The Three Birthday Rule
Dale watched the cop car negotiate the tough three-pointer in the skinny alley, and cruise past them, and off. The driver didn’t run his lights out of respect to the poor bastard on the back seat, and the whole affair just struck him as too sad for words.
Dale had tried to catch the guy’s eye when he was at the closest point, and gave him a little reassuring wave. The guy never saw it, though. His head was down the whole time. Dale knew he was already counting off the days till he could die.
“You know that fella?” Said Jeffers, offering him a cigarette as he spoke.
Dale took it, and looked off to where the car had been. Satisfied that it was gone, he let himself drop his weight against the rail that edged the three short steps between Slumbers Inc’s rear fire-exit and the rest of the backdoor world.
He didn’t speak until he’d lit the cigarette and taken his first deep drag.
“Nah.” He said. “Why you ask?”
“Ah, I don’t know. Looked like you were waving goodbye, or somethin’.”
“Hrm, nah.” Dale replied. “Never seen him before today.”
“Then why you wave like you give a shit?” The kid said. Jeffers was the new guy, and he was working out okay, so Dale didn’t hold a grudge about the questions, but sometimes the kid talked like he didn’t still have a lot to learn. It tired Dale out, but he couldn’t get angry about it. He’d been like that when he started the job.
“I just feel sorry for the guy. That’s all.”
“That guy? The guy who just got hauled downtown for blowing holes in our place of work with a piece?” He took a long, sharp breath on his own cig. “The killer? That guy?”
“Yeah.” Sometimes the kid talked like he didn’t still have a lot to learn, but he did. Dale knew that. “Him. You really see the man as a killer?”
Jeffers thought about it.
“Well, I guess. I mean, the ads and the Docs say that them folk are still alive, so yeah. You shoot one of them tanks up, stop them doing what they’re doing, when what they’re doing is keeping those folks on ice and alive, I guess the man’s a murderer.”

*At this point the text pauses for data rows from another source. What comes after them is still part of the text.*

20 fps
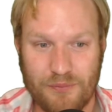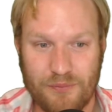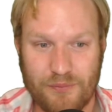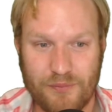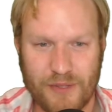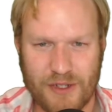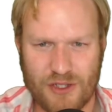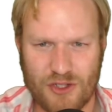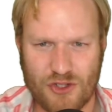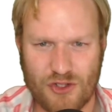
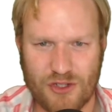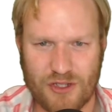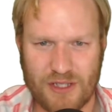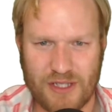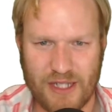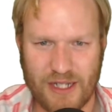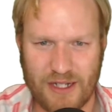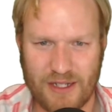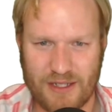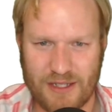It's just
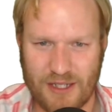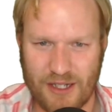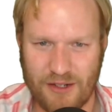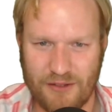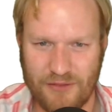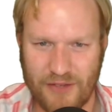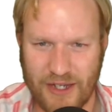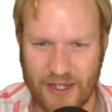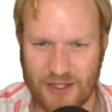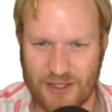that instead of
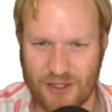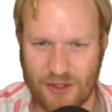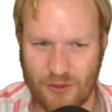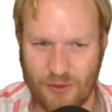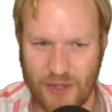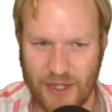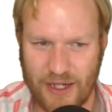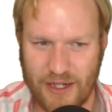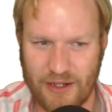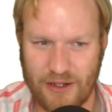x and
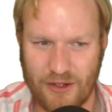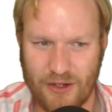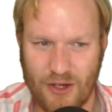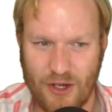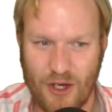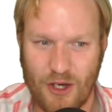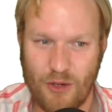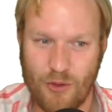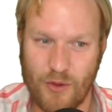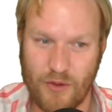y,
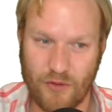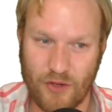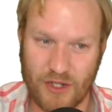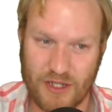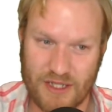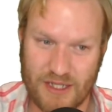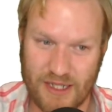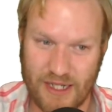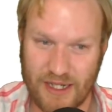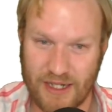we've got
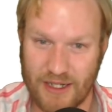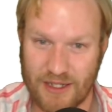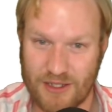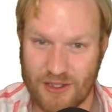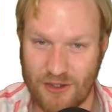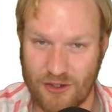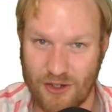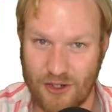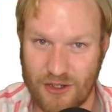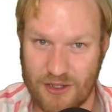sine x
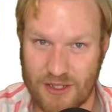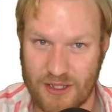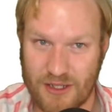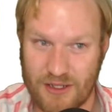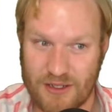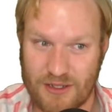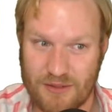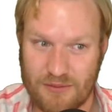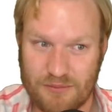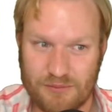and cos
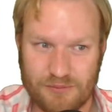x.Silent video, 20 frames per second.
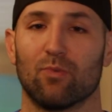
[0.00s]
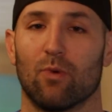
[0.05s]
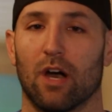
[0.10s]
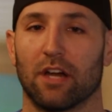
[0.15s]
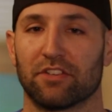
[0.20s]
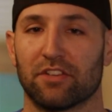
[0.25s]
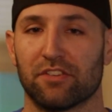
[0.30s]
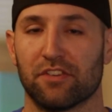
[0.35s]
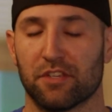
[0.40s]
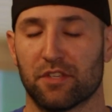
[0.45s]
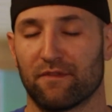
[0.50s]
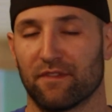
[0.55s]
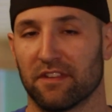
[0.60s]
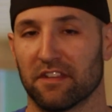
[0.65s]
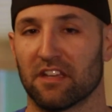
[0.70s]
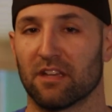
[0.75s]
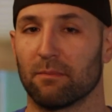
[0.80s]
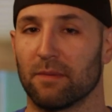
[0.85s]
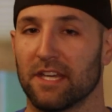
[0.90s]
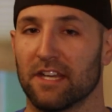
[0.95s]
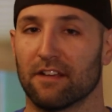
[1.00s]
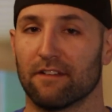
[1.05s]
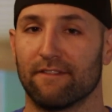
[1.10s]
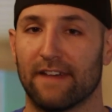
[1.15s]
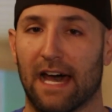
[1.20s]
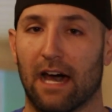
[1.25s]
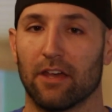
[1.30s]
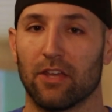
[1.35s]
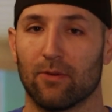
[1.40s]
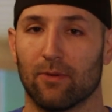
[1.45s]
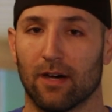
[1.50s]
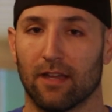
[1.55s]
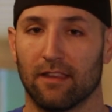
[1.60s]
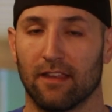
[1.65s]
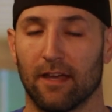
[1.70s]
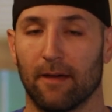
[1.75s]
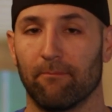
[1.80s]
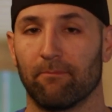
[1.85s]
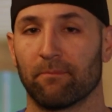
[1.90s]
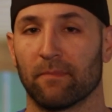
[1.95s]
watch just for the comedic value
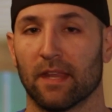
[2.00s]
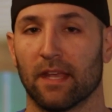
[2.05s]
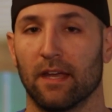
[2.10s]
on them.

Dale laughed. A cold, short laugh.
“Jeffers, man, you haven’t been working here all that long, so you’re still working a lot from the brochure. But you’re going to pick things up down through time. If you’re taking what the Docs say as gospel, you need to take a step back. The Docs tell you the people that come here to be frozen are retrievable somehow, somewhere in the future – that they are one hundred percent certain that those people don’t feel nothing, no pain? Or that there’s anything left of them in there? Or that really, they even have the slightest clue what they’re really doing to those people?” Jeffers nodded absently at him, listening close to every word, eager to learn. “Next time one of them tells you that, you take a good look at their face, before you take what they say at face value. You’ll see.”
Jeffers looked confused.
“See that they know as well as you will, a few years of working maintanence in this place, that none of these people are ever going to get thawed out. None of them are going to live out new lives in some bright future.”
“You don’t know that!”
“No-one knows that. That’s my point.”
“Oh.” Jeffers thought about it. Slumped back against the same rail as he smoked. “So what was that guy’s deal?” He said, seeming to let his doubt lie for a second. “And why are you so soft on him?”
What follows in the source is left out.